Все я здесь позабыл. Цвет и запах, названья предметов. Все у меня в голове перепуталось. Погрузилось в сумерки, ушло в темноту. Один свет горит — не выдать никого. Я ничего не жду, ничего не хочу. Я не могу дышать, мне кажется, что я бегу куда-то. Если у меня спросят, чего я хочу, скажу: ничего не хочу. Жить хочешь? Не хочу! Умереть хочешь? Не хочу! А чего же ты хочешь? Ничего не хочу!
Ко всему притерпелся. К тоске, ужасу, мути, крысам, вечной боли… Ко всему. Боже, думаю, как не понимает человек своего счастья, когда помирает у себя дома в собственной постели, среди близких и родных! А другой мечтает помереть на бегу — без лекарей, без свидетелей. А мне, видать, здесь, в Петропавловке, и суждено промучиться до конца… Придут стражники, пожалует генерал Ушаков, составят доношение императрице, что живописной науки мастер Иван Никитин после розысков под арестом умре, а потому вышеозначенного Никитина из ведомостей Петропавловской крепости "О вступивших колодниках" вычеркнуть…
Мысль эта скользнула мимолетно, не прибавив Ивану Никитичу ни отчаянья, ни тоски. Ничем она не отяготила его стойкую и упорную душу. Он заглянул уже в небытие, узнал и вкус, и запах. Но теперь ему хотелось жить. Это был его долг. Если Ушаков не откажется, нужно свершить задуманное. Тогда ему нужно будет все видеть, все слышать, все понимать. Не осталось в нем и следа от пропавшей охоты жить.

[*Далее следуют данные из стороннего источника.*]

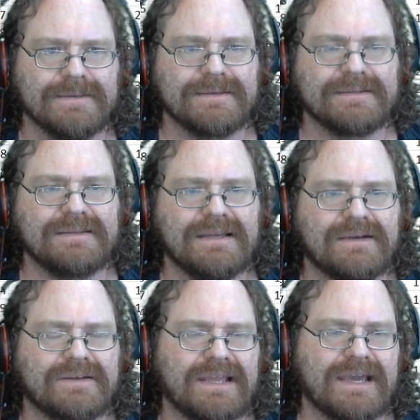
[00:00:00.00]

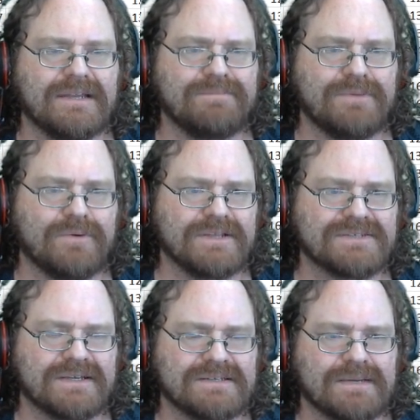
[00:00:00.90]
Now it added points
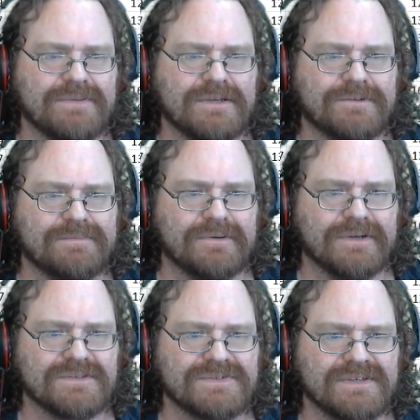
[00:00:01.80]
on top of the other
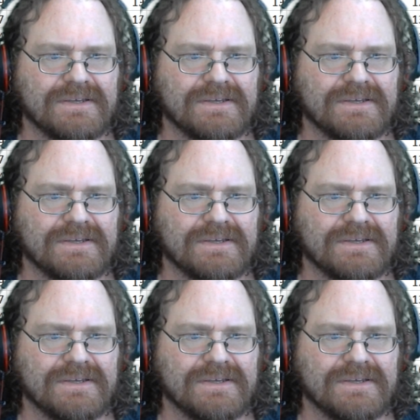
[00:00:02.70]
points.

И тут он услышал топот бегущего человека.
— Ефрейтору с колодником приказано немедля возвернуться!
Этого солдата Яковлева художник узнал по голосу сразу, как мог узнать и Никонова, и Архипова, и Басырова, и Кормашова, и всех других, служивших здесь, из Кроншатского полку, кто его берег и хранил. Это были люди. Остальные — только охранники. Хранили его в совершенной целости и отвечали за любого узника своей головой.